Task data START

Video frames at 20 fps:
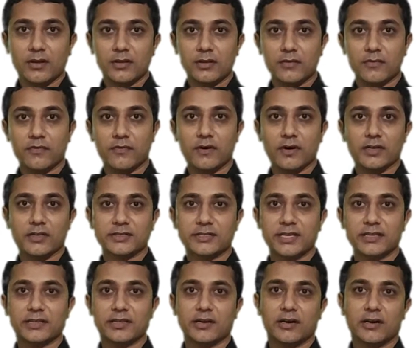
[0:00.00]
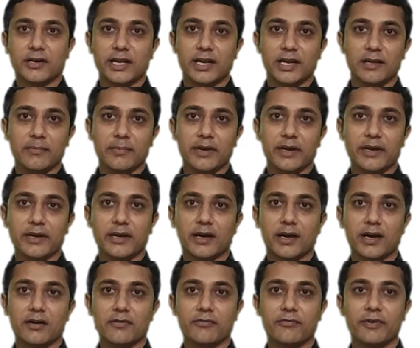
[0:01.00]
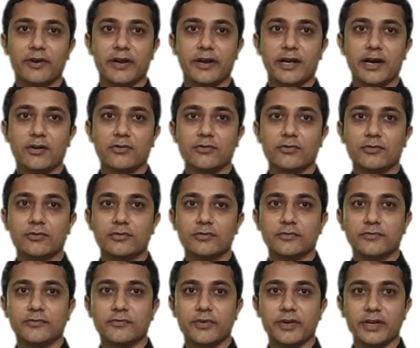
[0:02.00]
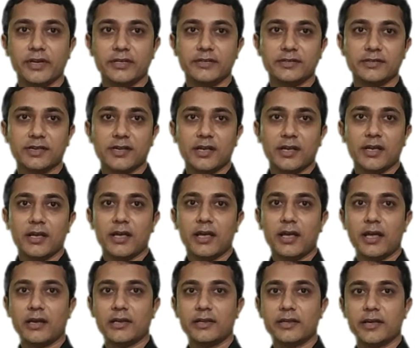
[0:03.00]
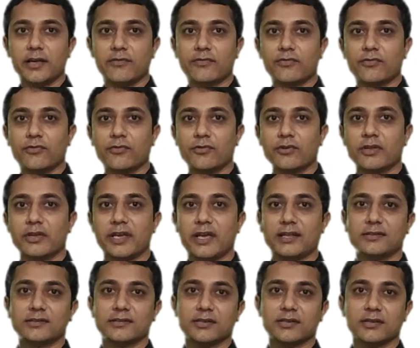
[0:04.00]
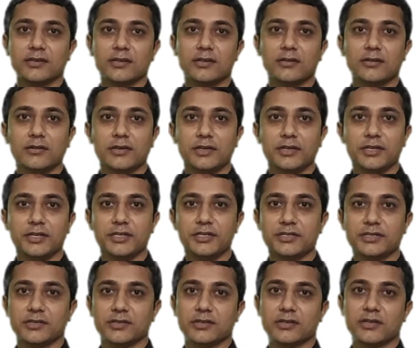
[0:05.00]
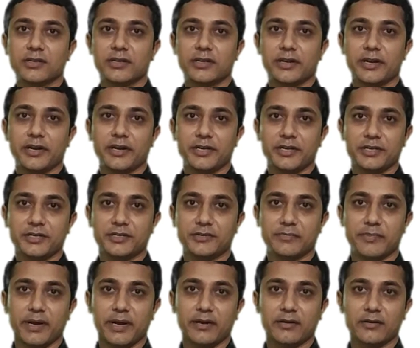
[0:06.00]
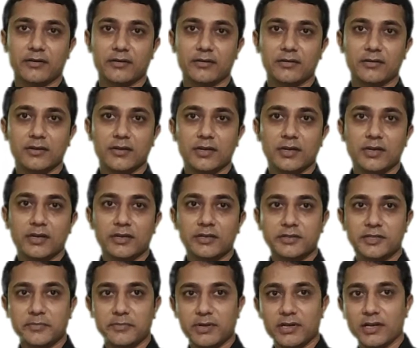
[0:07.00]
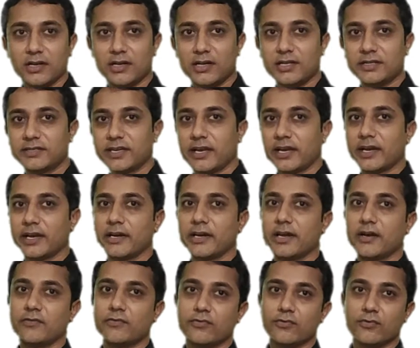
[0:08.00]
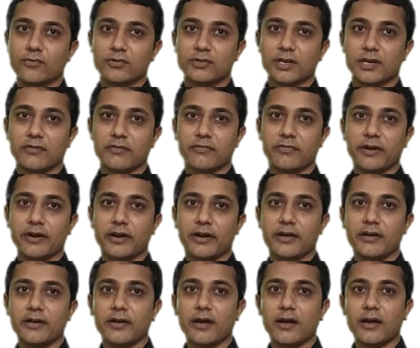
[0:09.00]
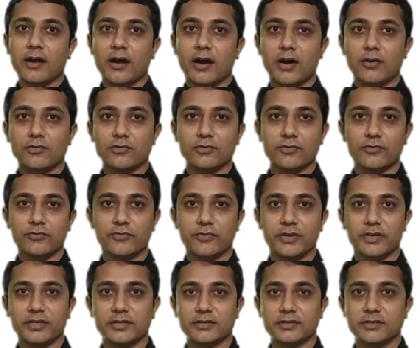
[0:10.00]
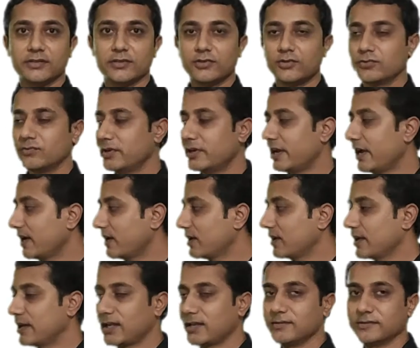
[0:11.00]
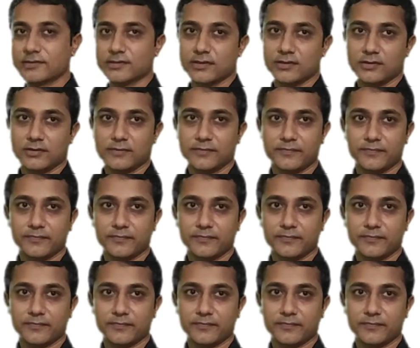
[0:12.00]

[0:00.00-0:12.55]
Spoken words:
The first and third element are fade out phase and therefore cancel each other radiation pattern. Similarly, second and fourth are fade out of phase to get cancelled.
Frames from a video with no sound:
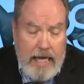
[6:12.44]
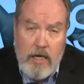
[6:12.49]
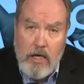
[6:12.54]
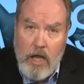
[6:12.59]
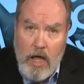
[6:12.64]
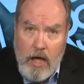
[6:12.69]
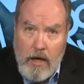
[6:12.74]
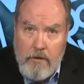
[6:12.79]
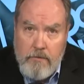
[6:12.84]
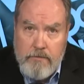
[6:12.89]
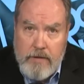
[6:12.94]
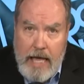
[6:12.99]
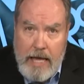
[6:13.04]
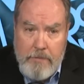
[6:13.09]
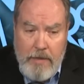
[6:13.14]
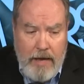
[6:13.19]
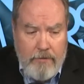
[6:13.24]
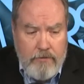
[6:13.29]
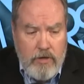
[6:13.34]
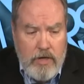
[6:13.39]
Love
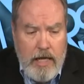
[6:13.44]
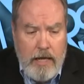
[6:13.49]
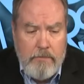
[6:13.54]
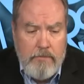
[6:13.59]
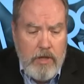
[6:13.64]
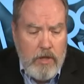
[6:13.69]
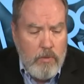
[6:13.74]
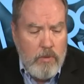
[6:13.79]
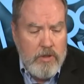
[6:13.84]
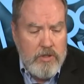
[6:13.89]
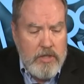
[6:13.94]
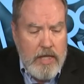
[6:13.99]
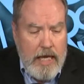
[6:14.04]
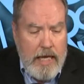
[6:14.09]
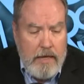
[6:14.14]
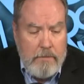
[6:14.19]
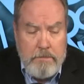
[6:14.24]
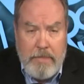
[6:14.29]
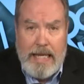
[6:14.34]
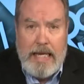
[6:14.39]
came after him. There was
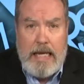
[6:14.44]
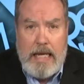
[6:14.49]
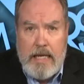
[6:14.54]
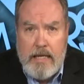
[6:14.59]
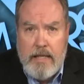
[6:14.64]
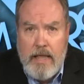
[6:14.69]
a bead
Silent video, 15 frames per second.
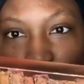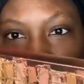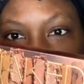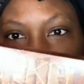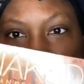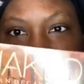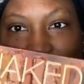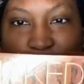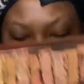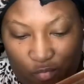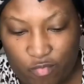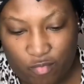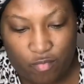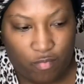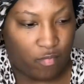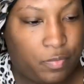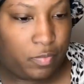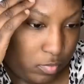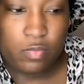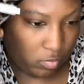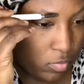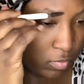it, I did
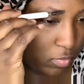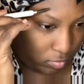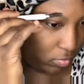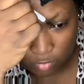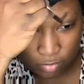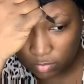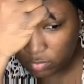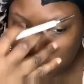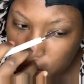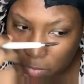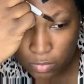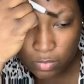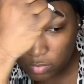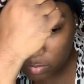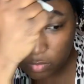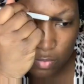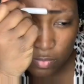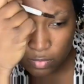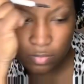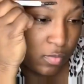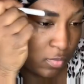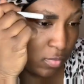my first Fashion Nova haul, which
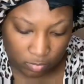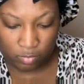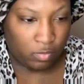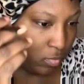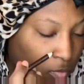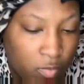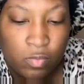was a fail,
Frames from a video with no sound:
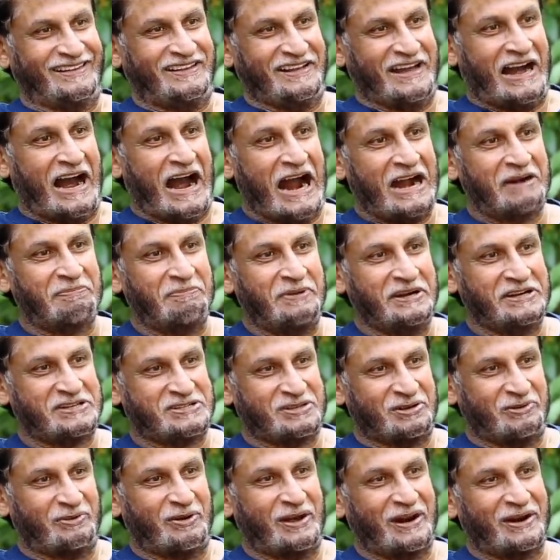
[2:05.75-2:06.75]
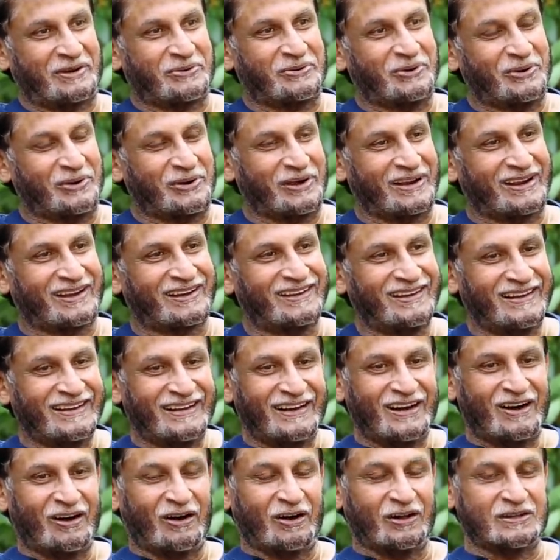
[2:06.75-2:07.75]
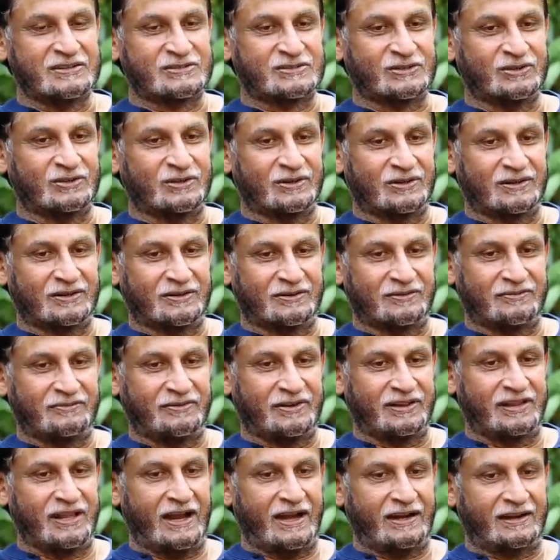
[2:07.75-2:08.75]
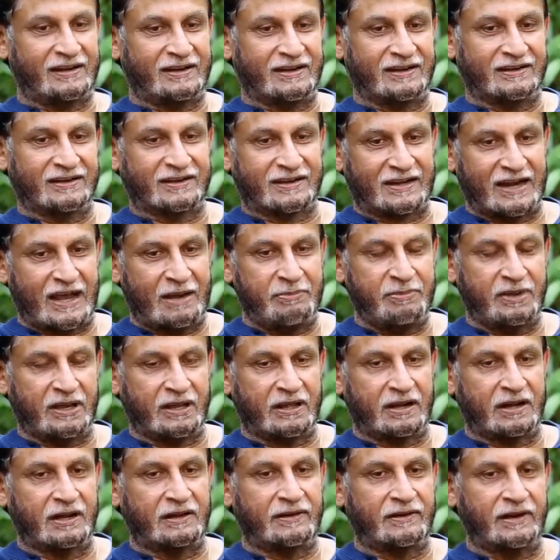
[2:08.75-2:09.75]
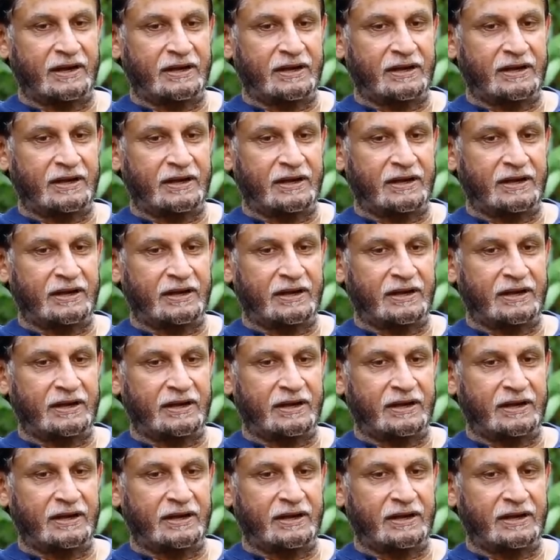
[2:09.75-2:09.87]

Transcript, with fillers: the heartbeats were going also with that climbing run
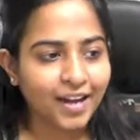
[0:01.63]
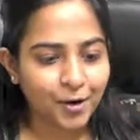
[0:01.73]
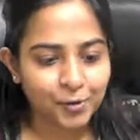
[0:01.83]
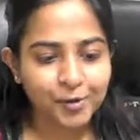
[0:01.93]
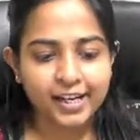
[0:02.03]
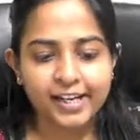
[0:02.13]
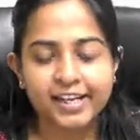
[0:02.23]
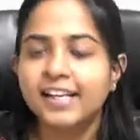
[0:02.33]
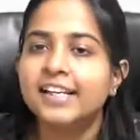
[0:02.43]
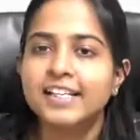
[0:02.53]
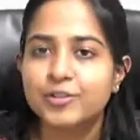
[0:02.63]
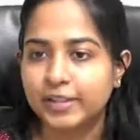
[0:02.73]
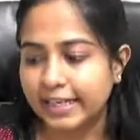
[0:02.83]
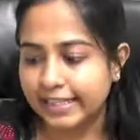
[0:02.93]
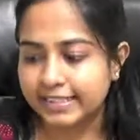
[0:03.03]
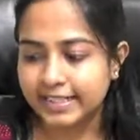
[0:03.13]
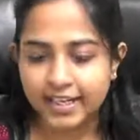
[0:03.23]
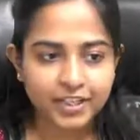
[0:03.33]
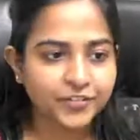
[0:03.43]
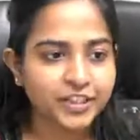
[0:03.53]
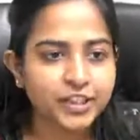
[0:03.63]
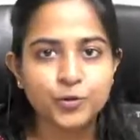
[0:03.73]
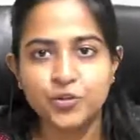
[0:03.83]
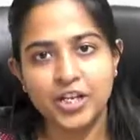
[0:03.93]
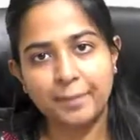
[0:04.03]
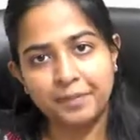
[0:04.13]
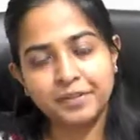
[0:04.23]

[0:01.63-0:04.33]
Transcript: Okay, so then let's start with a new chapter,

Task data END

- _Task to complete_
Going through the records above line by line, transcribe each one exactly and skip any pictures.

- _Solution_
Video frames at 20 fps:
[0:00.00]
[0:01.00]
[0:02.00]
[0:03.00]
[0:04.00]
[0:05.00]
[0:06.00]
[0:07.00]
[0:08.00]
[0:09.00]
[0:10.00]
[0:11.00]
[0:12.00]

[0:00.00-0:12.55]
Spoken words:
The first and third element are fade out phase and therefore cancel each other radiation pattern. Similarly, second and fourth are fade out of phase to get cancelled.
Frames from a video with no sound:
[6:12.44]
[6:12.49]
[6:12.54]
[6:12.59]
[6:12.64]
[6:12.69]
[6:12.74]
[6:12.79]
[6:12.84]
[6:12.89]
[6:12.94]
[6:12.99]
[6:13.04]
[6:13.09]
[6:13.14]
[6:13.19]
[6:13.24]
[6:13.29]
[6:13.34]
[6:13.39]
Love
[6:13.44]
[6:13.49]
[6:13.54]
[6:13.59]
[6:13.64]
[6:13.69]
[6:13.74]
[6:13.79]
[6:13.84]
[6:13.89]
[6:13.94]
[6:13.99]
[6:14.04]
[6:14.09]
[6:14.14]
[6:14.19]
[6:14.24]
[6:14.29]
[6:14.34]
[6:14.39]
came after him. There was
[6:14.44]
[6:14.49]
[6:14.54]
[6:14.59]
[6:14.64]
[6:14.69]
a bead
Silent video, 15 frames per second.
it, I did
my first Fashion Nova haul, which
was a fail,
Frames from a video with no sound:
[2:05.75-2:06.75]
[2:06.75-2:07.75]
[2:07.75-2:08.75]
[2:08.75-2:09.75]
[2:09.75-2:09.87]

Transcript, with fillers: the heartbeats were going also with that climbing run
[0:01.63]
[0:01.73]
[0:01.83]
[0:01.93]
[0:02.03]
[0:02.13]
[0:02.23]
[0:02.33]
[0:02.43]
[0:02.53]
[0:02.63]
[0:02.73]
[0:02.83]
[0:02.93]
[0:03.03]
[0:03.13]
[0:03.23]
[0:03.33]
[0:03.43]
[0:03.53]
[0:03.63]
[0:03.73]
[0:03.83]
[0:03.93]
[0:04.03]
[0:04.13]
[0:04.23]

[0:01.63-0:04.33]
Transcript: Okay, so then let's start with a new chapter,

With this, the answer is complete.